The State of Stasis – MidWeek February 14, 2024

Stasis: defined as stagnation; a period of little or no evolutionary change. Hawai`i may not lead the nation in stasis, but we gotta be near the top of the chart in many vital areas. We’ve talked about a need for truly affordable housing for 60 years, but laws, rules, decision-makers, and attitudes haven’t change enough to allow for that to happen en masse while our population grew. Frivolous lawsuits (a/k/a stalling) and the expense/time to fight these battles renders interested business entities unable or unwilling to pursue plans. We suffer from NIMBY (“not in my backyard”). We want things done… just not in/near my neighborhood, town, or area…

Too much land on O`ahu zoned agricultural is not currently being used productively- for myriad reasons. 38% of O`ahu land was zoned agricultural in 1970, when sugar and pineapple ruled. The 2020 Honolulu Land Use Report indicated that 33% of O’ahu land was still zoned as agricultural, while urban land rose from 22% in 1970 to just 26% in 2020. That’s a whopping 4% increase in 50-years. Stasis, inertia, bumbai, deferral.  Archaic regulations/laws, too many cooks and special interests amid rampant bureaucracy, community objections; it all adds up to a veritable bouillabaisse of apathy and inefficiency, mixed with a lack of passion and action plans… something else we might lead the league in.
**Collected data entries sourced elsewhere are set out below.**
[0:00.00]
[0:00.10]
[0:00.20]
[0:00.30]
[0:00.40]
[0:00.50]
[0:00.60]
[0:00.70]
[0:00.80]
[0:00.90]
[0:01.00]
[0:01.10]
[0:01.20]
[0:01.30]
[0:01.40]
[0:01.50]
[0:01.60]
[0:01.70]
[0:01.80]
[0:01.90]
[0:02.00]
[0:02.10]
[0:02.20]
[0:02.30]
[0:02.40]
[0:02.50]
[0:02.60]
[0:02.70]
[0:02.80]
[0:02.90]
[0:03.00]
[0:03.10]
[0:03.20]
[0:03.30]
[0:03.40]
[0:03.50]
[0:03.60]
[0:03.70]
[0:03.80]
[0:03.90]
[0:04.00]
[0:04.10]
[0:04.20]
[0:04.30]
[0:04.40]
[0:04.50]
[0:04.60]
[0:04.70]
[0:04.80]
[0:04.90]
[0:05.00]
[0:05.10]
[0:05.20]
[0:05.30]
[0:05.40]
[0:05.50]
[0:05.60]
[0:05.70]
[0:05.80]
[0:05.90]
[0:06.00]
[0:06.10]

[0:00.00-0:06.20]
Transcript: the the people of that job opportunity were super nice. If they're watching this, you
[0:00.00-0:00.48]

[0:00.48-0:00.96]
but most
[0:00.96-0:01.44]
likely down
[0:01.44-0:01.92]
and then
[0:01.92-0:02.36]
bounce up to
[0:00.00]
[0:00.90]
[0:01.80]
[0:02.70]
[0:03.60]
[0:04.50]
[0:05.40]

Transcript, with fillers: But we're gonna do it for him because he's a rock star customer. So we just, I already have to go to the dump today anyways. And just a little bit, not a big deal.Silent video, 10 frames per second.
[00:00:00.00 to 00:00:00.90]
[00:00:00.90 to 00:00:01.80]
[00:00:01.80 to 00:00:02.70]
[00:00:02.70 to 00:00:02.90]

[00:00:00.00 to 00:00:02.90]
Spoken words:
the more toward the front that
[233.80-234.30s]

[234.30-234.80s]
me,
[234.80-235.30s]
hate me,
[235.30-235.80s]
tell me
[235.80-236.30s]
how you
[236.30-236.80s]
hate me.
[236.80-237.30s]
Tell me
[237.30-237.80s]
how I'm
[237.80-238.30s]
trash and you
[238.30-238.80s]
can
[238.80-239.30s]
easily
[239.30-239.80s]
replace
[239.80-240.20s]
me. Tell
Let’s hope that things are changing in 2024 with smart plans and timetables. The notion that we must find/create smaller, attractive, economic drivers beyond tourism have been amorphously pontificated often- after the Kōbe earthquake (1995) and the Iwate tsunami (2011), post-9/11 (2001), during the Great Recession (2007-2009), and the COVID scourge (2020-2022). Every time, visitors came back and we went “ho-hum; laters!”

But local people have been moving away at alarming rates since 2016, while people are moving in and/or buying/building housing units from afar; we question whether that’s the future we want for our state and to sustain our unique culture. Enough talk and setting up ad hoc committees; enough of allowing administrative managers to set the tone without persistent community pressure to force new visions or suggest bold ideas.

Surely, now is the time for well thought out, systemic changes. Between out-migration, COVID, the growth of ALICE households (Asset Limited, Income Constrained, Employed) to almost 50% of Hawai`i’s population, and the horrible Maui wildfires, now must be the time for action. Isn’t it?